Work request: With every picture left out, give the data below back exactly.

+++ Provided records

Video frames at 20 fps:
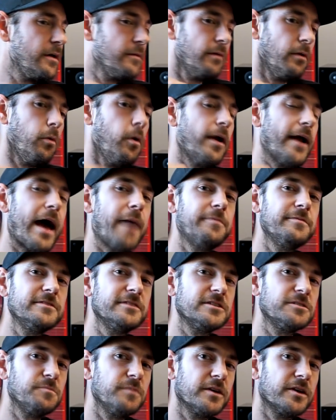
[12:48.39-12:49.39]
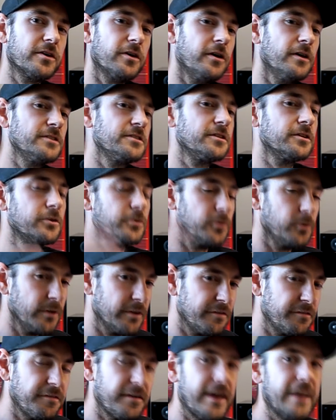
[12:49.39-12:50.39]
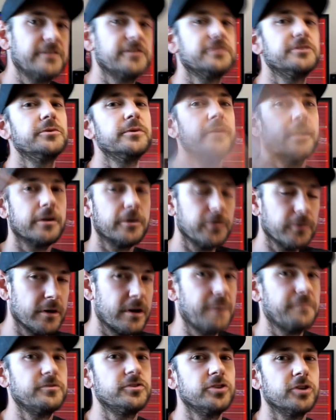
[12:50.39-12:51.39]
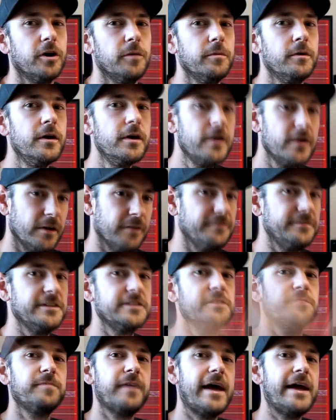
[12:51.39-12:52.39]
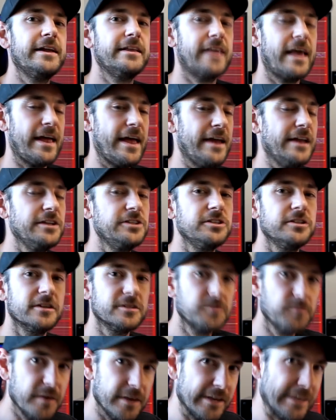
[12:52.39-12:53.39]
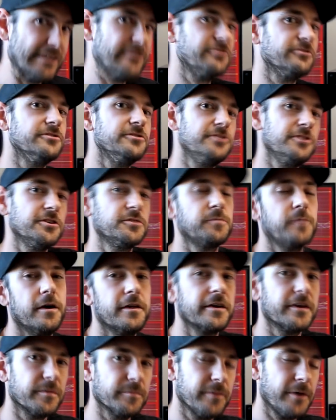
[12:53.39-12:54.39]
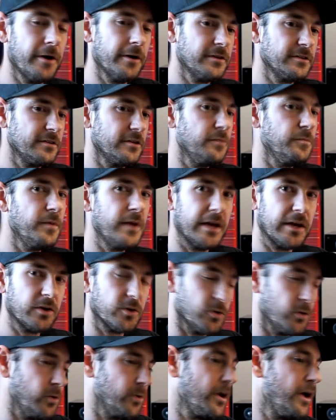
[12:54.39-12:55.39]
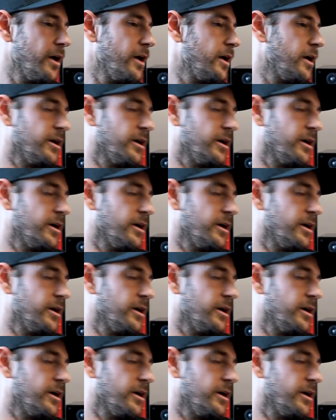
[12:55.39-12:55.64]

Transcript: But what happens is because the cooling fans are doing a good enough job of dissipating that energy that's being introduced by the components that are being cooled,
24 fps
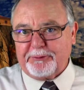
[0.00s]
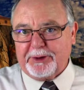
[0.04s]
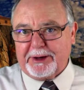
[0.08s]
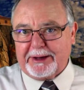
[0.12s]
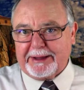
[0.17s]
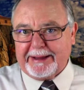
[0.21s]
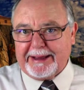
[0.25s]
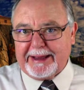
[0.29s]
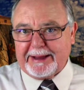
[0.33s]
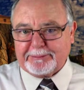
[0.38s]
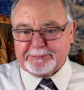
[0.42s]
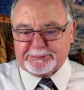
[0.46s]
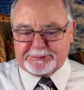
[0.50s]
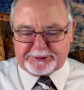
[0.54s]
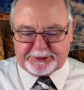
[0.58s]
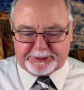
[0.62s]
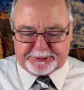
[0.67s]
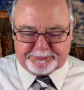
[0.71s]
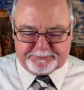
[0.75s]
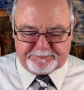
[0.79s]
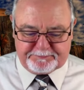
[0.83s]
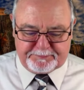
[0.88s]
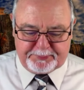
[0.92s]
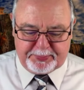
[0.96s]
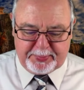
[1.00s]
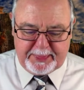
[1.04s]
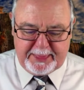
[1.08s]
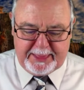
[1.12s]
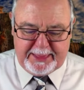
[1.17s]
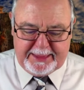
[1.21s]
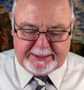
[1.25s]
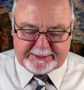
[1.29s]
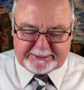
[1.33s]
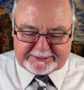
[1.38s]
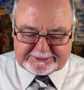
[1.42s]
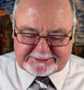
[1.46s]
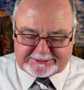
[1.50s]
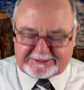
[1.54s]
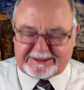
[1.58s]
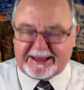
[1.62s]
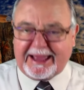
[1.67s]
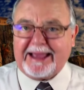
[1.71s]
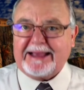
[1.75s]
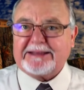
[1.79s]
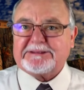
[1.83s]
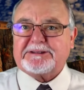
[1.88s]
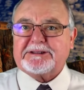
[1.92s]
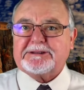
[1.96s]
I really am. So the
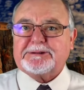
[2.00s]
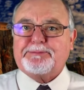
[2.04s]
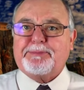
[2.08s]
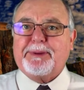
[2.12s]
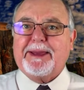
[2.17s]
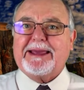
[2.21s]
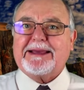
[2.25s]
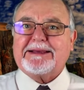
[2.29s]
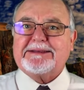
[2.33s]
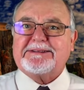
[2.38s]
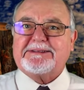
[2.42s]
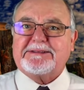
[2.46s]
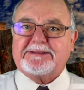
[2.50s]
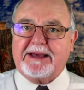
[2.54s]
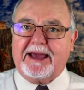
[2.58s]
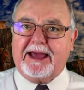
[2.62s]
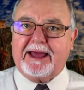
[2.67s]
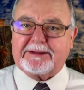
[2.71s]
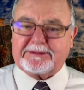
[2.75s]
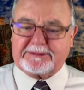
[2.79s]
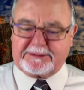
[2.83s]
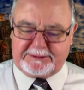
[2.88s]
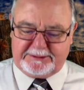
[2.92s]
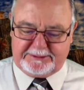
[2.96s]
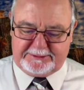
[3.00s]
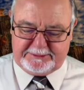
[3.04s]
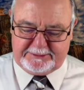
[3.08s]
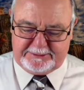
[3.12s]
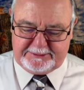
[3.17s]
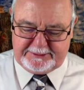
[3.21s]
stage is being set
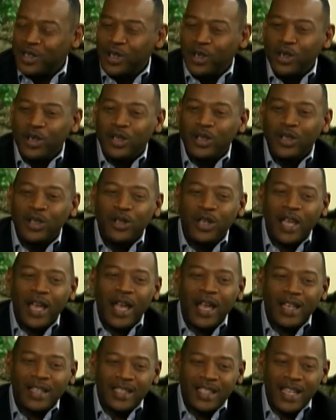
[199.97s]
So you
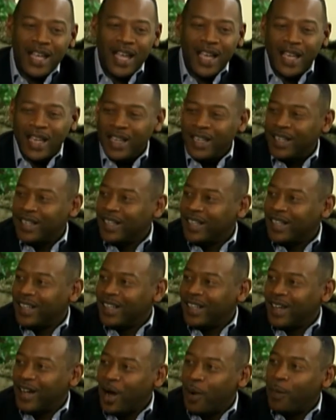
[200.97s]
can't take
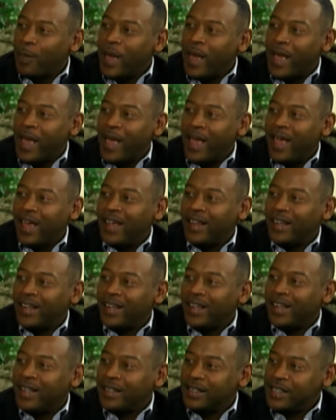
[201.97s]
a man
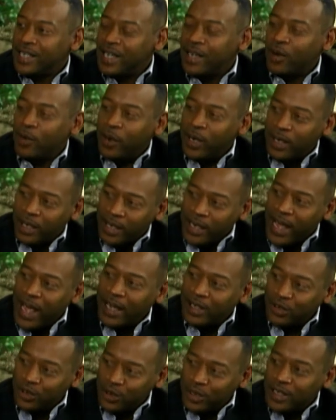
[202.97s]
and take away the
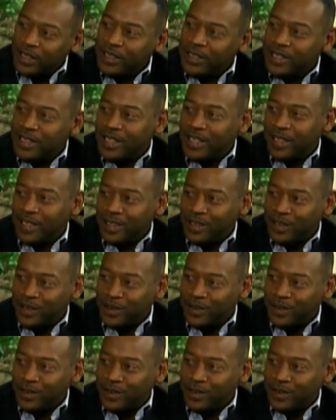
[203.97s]
natural instincts.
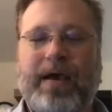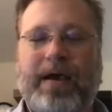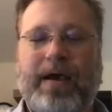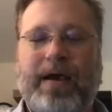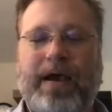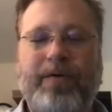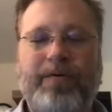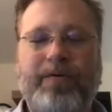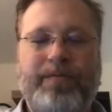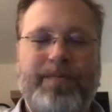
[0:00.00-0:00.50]

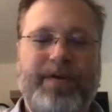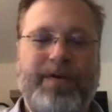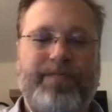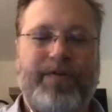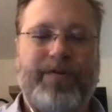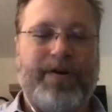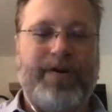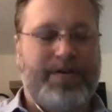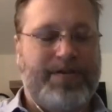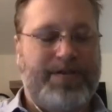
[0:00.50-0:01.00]
I would be
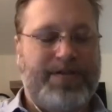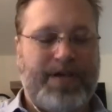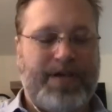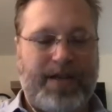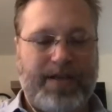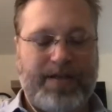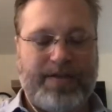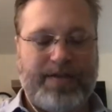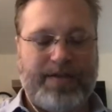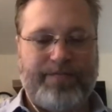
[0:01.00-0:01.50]
very
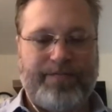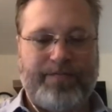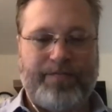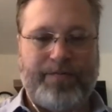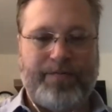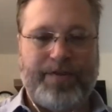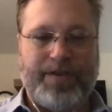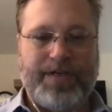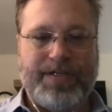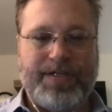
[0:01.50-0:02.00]
excited
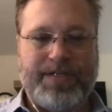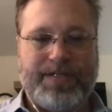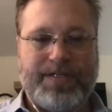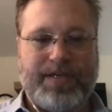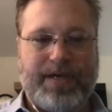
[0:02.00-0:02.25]
for this.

++++++

Exercise answer:
Video frames at 20 fps:
[12:48.39-12:49.39]
[12:49.39-12:50.39]
[12:50.39-12:51.39]
[12:51.39-12:52.39]
[12:52.39-12:53.39]
[12:53.39-12:54.39]
[12:54.39-12:55.39]
[12:55.39-12:55.64]

Transcript: But what happens is because the cooling fans are doing a good enough job of dissipating that energy that's being introduced by the components that are being cooled,
24 fps
[0.00s]
[0.04s]
[0.08s]
[0.12s]
[0.17s]
[0.21s]
[0.25s]
[0.29s]
[0.33s]
[0.38s]
[0.42s]
[0.46s]
[0.50s]
[0.54s]
[0.58s]
[0.62s]
[0.67s]
[0.71s]
[0.75s]
[0.79s]
[0.83s]
[0.88s]
[0.92s]
[0.96s]
[1.00s]
[1.04s]
[1.08s]
[1.12s]
[1.17s]
[1.21s]
[1.25s]
[1.29s]
[1.33s]
[1.38s]
[1.42s]
[1.46s]
[1.50s]
[1.54s]
[1.58s]
[1.62s]
[1.67s]
[1.71s]
[1.75s]
[1.79s]
[1.83s]
[1.88s]
[1.92s]
[1.96s]
I really am. So the
[2.00s]
[2.04s]
[2.08s]
[2.12s]
[2.17s]
[2.21s]
[2.25s]
[2.29s]
[2.33s]
[2.38s]
[2.42s]
[2.46s]
[2.50s]
[2.54s]
[2.58s]
[2.62s]
[2.67s]
[2.71s]
[2.75s]
[2.79s]
[2.83s]
[2.88s]
[2.92s]
[2.96s]
[3.00s]
[3.04s]
[3.08s]
[3.12s]
[3.17s]
[3.21s]
stage is being set
[199.97s]
So you
[200.97s]
can't take
[201.97s]
a man
[202.97s]
and take away the
[203.97s]
natural instincts.
[0:00.00-0:00.50]

[0:00.50-0:01.00]
I would be
[0:01.00-0:01.50]
very
[0:01.50-0:02.00]
excited
[0:02.00-0:02.25]
for this.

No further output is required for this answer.